◆ Task:
Of the records that follow, copy only the lines from the line containing "[0:49.07-0:50.07]" to the line containing "[1:01.07-1:02.07]", both included, exactly as written.
---- Extracted data
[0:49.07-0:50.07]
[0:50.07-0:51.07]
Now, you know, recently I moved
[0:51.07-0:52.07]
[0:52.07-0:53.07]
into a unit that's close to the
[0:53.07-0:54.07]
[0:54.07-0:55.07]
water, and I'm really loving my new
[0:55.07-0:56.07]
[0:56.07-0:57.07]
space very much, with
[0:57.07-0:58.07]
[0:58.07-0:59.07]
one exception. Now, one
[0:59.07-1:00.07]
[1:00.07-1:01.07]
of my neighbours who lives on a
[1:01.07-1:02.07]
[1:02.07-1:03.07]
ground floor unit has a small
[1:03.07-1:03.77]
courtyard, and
--------
---- Extracted data
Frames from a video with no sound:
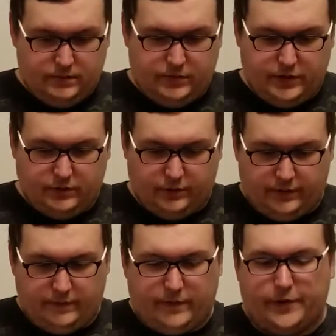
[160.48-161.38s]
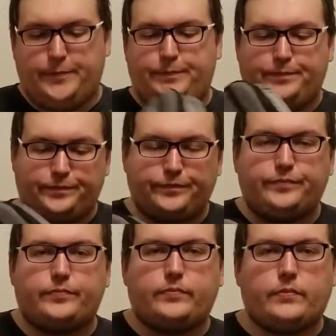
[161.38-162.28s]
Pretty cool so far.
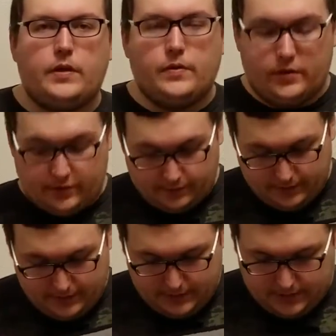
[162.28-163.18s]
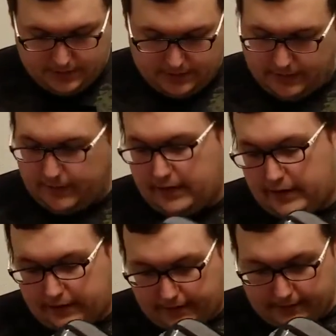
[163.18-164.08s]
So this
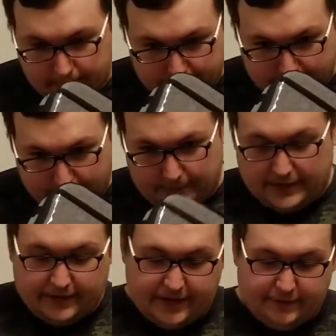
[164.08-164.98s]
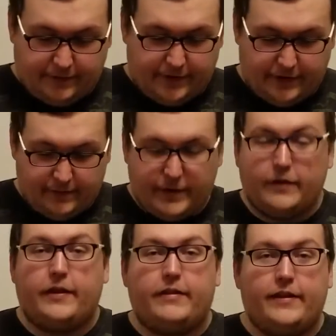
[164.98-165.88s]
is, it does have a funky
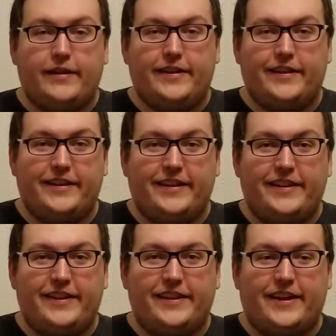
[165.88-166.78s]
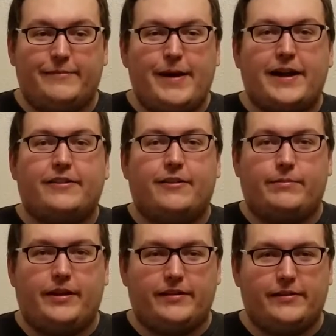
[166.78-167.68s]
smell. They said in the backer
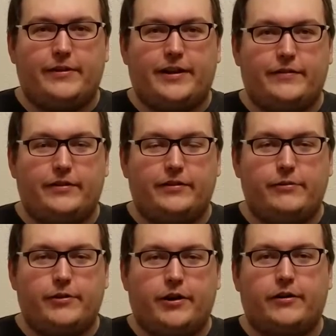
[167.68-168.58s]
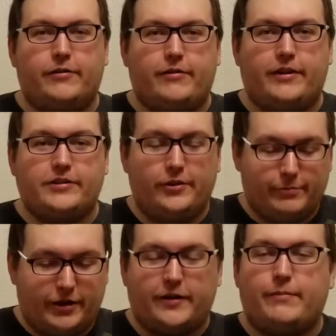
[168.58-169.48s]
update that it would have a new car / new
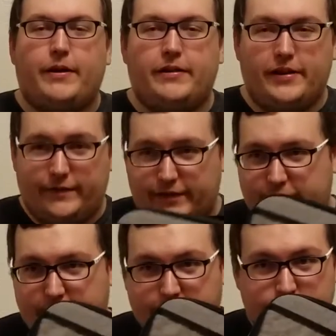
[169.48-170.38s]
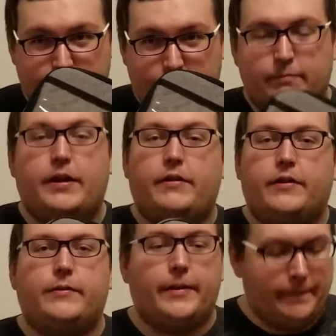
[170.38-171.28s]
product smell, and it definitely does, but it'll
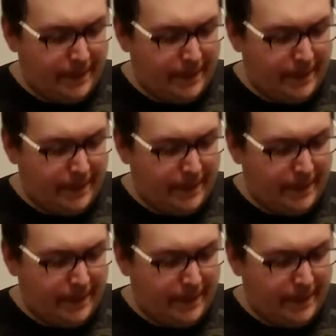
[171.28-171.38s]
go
--------
◆ Response to the task:
[0:49.07-0:50.07]
[0:50.07-0:51.07]
Now, you know, recently I moved
[0:51.07-0:52.07]
[0:52.07-0:53.07]
into a unit that's close to the
[0:53.07-0:54.07]
[0:54.07-0:55.07]
water, and I'm really loving my new
[0:55.07-0:56.07]
[0:56.07-0:57.07]
space very much, with
[0:57.07-0:58.07]
[0:58.07-0:59.07]
one exception. Now, one
[0:59.07-1:00.07]
[1:00.07-1:01.07]
of my neighbours who lives on a
[1:01.07-1:02.07]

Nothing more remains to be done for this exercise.